(Items from a data source)
____

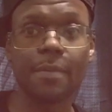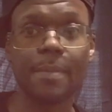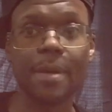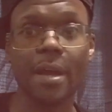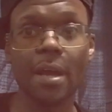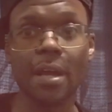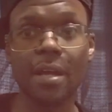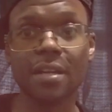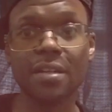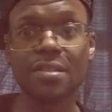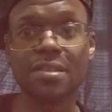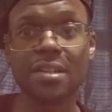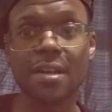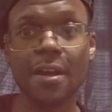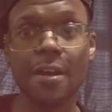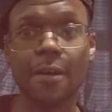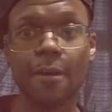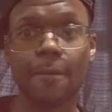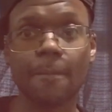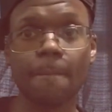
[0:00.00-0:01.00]
them ahead of
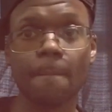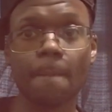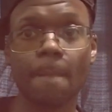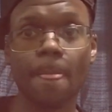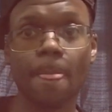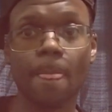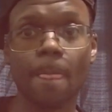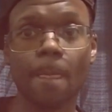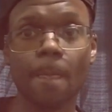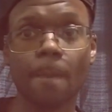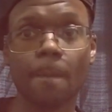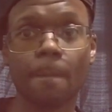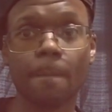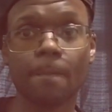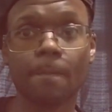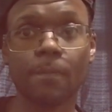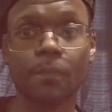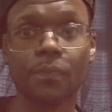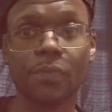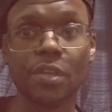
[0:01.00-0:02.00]
time.
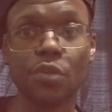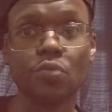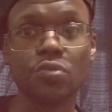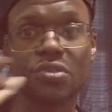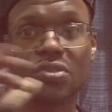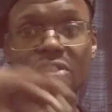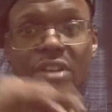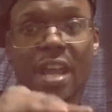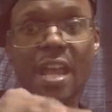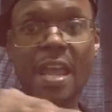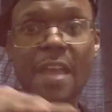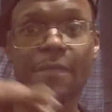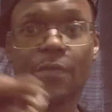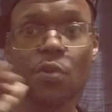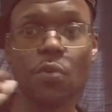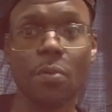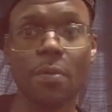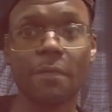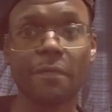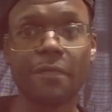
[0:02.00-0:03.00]
You save,
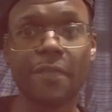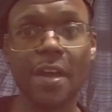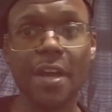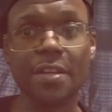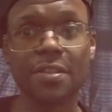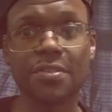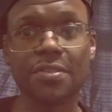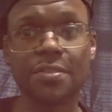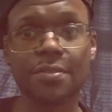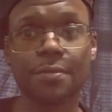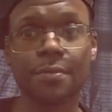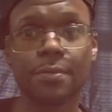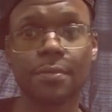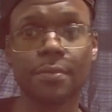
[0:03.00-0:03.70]
you invest.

____

Task directions – Every line of the data above is to be set down word for word, with the pictures left out.

Answer box –
[0:00.00-0:01.00]
them ahead of
[0:01.00-0:02.00]
time.
[0:02.00-0:03.00]
You save,
[0:03.00-0:03.70]
you invest.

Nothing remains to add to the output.